Determine the number of lines in the listing below where the string "Korean" occurs; answer with the number alone.
+++ ENTRIES SHOWN +++
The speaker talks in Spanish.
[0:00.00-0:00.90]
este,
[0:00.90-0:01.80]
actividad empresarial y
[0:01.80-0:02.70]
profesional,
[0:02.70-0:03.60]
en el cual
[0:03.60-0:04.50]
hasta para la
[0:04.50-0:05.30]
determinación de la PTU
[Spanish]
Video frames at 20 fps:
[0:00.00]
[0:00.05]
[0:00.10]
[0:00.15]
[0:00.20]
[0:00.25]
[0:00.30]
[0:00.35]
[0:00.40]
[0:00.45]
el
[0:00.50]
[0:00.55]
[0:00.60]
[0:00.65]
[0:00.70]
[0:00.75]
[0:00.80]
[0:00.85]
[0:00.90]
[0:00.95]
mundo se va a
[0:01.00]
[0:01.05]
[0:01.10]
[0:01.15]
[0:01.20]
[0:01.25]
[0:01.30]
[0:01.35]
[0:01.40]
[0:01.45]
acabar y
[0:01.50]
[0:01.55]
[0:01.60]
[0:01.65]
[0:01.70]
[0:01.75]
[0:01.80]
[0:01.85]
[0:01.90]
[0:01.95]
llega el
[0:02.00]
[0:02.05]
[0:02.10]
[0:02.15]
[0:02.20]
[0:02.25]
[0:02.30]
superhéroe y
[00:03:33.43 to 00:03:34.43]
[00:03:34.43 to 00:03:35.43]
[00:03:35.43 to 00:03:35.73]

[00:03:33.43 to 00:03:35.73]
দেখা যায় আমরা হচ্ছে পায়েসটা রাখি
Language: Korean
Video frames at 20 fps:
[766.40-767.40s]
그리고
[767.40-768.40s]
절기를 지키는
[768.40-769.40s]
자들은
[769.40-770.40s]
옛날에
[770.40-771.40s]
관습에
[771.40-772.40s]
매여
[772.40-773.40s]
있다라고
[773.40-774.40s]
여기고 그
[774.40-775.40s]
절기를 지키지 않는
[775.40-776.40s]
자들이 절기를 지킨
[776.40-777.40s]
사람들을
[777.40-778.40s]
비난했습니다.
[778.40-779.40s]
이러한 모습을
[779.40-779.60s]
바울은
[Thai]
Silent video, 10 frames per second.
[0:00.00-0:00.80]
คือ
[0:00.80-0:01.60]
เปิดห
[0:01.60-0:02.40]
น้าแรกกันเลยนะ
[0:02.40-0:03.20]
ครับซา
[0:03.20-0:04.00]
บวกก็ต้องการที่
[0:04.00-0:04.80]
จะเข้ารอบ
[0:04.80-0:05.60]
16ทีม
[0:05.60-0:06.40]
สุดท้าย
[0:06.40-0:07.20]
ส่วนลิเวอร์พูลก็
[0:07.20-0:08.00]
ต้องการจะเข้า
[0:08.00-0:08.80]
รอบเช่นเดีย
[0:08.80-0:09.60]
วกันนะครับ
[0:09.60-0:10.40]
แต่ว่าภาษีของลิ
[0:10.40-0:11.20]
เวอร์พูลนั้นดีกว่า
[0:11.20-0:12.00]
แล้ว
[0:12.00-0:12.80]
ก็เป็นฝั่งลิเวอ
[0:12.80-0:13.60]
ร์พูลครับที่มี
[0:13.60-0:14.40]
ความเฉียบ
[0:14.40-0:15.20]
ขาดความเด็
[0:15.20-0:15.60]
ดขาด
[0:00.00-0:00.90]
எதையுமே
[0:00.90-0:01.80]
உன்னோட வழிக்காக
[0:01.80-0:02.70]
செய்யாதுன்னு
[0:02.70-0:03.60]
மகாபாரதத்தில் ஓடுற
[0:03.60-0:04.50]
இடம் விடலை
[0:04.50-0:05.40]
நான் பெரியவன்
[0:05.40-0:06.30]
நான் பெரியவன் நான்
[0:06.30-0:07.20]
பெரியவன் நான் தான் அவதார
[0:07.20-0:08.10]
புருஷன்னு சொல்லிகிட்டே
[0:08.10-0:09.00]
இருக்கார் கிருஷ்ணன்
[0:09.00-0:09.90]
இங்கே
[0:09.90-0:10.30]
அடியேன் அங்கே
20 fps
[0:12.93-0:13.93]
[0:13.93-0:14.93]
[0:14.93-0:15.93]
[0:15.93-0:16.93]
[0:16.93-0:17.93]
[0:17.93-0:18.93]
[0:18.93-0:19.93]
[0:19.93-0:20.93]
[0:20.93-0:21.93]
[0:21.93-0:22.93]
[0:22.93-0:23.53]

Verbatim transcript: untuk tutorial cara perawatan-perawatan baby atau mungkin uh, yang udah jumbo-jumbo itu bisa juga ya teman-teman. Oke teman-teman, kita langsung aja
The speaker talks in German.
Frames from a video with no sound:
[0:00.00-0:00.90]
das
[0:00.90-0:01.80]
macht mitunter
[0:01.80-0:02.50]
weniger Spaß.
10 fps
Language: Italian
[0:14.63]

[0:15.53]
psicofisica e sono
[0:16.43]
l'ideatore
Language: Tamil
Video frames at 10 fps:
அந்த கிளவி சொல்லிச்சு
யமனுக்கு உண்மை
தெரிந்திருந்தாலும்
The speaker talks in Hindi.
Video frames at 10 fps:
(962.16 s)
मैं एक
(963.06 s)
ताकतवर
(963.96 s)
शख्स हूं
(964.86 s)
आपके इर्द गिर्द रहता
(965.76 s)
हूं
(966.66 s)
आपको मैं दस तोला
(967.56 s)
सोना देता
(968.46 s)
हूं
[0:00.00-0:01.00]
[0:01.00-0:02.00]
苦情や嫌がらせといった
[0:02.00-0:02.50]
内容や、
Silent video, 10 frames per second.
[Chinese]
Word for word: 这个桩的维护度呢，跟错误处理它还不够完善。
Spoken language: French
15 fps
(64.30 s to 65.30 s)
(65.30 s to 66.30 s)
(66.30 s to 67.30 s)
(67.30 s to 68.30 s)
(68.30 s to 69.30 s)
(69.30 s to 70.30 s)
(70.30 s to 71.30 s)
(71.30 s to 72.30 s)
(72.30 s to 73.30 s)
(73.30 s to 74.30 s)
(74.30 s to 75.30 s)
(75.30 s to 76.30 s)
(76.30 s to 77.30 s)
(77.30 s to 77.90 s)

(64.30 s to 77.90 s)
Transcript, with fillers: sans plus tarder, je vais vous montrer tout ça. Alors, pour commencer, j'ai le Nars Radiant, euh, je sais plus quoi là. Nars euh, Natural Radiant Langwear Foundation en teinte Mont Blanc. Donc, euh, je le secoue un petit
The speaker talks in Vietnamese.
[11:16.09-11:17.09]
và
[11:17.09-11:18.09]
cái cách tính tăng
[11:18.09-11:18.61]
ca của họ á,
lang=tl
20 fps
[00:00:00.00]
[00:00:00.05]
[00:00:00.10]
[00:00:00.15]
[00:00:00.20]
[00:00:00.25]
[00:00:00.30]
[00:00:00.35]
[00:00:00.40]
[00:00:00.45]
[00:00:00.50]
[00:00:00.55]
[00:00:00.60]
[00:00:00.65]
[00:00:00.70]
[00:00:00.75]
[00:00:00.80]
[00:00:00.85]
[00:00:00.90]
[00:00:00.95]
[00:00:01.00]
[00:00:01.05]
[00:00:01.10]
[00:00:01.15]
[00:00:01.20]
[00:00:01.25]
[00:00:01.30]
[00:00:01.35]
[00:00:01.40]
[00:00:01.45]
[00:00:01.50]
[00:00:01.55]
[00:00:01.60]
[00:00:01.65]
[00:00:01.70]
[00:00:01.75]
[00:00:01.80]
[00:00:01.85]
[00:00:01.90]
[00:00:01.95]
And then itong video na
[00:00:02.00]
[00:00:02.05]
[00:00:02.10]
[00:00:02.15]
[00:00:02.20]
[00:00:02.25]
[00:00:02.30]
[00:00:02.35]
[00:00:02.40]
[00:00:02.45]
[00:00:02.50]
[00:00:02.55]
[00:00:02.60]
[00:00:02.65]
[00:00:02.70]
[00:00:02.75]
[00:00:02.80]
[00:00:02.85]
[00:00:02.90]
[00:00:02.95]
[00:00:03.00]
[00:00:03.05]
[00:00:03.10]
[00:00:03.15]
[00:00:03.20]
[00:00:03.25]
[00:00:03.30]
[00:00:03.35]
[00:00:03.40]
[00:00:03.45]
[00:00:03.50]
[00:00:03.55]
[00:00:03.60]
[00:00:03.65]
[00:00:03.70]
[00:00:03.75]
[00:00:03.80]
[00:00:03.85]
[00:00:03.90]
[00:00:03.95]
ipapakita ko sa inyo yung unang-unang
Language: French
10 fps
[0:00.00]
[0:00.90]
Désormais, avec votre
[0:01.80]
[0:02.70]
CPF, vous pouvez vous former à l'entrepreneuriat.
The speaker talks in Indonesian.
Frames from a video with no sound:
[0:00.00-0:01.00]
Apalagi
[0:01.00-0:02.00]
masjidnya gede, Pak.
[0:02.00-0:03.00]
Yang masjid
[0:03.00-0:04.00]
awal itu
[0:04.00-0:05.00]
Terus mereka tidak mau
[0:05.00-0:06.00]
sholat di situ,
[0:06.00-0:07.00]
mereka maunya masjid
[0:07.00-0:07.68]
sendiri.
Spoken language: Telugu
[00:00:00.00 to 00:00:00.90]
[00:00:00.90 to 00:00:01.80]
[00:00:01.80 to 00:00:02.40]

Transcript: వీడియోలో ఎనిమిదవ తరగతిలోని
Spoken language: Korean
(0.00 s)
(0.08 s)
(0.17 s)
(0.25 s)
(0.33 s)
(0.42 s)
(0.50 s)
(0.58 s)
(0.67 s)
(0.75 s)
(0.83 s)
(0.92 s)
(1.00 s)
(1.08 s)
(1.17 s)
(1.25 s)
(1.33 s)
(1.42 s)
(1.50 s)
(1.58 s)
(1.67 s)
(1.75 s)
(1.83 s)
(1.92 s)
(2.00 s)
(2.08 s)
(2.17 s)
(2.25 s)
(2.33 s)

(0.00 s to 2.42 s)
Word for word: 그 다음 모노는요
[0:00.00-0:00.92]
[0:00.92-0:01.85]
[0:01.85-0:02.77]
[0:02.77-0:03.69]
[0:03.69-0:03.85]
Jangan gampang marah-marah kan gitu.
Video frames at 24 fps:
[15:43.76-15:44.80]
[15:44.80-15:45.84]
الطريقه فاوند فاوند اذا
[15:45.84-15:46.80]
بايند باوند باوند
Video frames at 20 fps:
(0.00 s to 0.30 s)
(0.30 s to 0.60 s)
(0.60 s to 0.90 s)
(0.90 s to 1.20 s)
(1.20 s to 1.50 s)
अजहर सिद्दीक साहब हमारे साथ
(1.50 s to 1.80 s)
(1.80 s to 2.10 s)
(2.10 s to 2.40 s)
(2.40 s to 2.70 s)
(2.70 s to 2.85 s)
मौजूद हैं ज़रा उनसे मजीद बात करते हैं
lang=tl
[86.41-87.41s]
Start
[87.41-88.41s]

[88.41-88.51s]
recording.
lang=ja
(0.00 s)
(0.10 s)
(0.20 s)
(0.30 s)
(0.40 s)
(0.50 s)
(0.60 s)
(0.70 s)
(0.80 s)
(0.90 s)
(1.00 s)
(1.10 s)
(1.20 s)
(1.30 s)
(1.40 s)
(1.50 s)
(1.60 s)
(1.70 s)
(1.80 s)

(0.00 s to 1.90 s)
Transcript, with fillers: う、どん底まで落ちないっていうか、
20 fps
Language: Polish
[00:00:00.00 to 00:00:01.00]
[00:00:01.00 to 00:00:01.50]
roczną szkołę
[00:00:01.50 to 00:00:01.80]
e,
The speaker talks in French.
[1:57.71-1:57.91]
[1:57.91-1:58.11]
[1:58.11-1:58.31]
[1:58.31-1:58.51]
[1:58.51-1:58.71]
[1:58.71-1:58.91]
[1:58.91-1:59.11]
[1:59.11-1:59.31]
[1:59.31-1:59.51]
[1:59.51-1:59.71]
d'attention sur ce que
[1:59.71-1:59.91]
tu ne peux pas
+++
▸ RESULT BELOW
2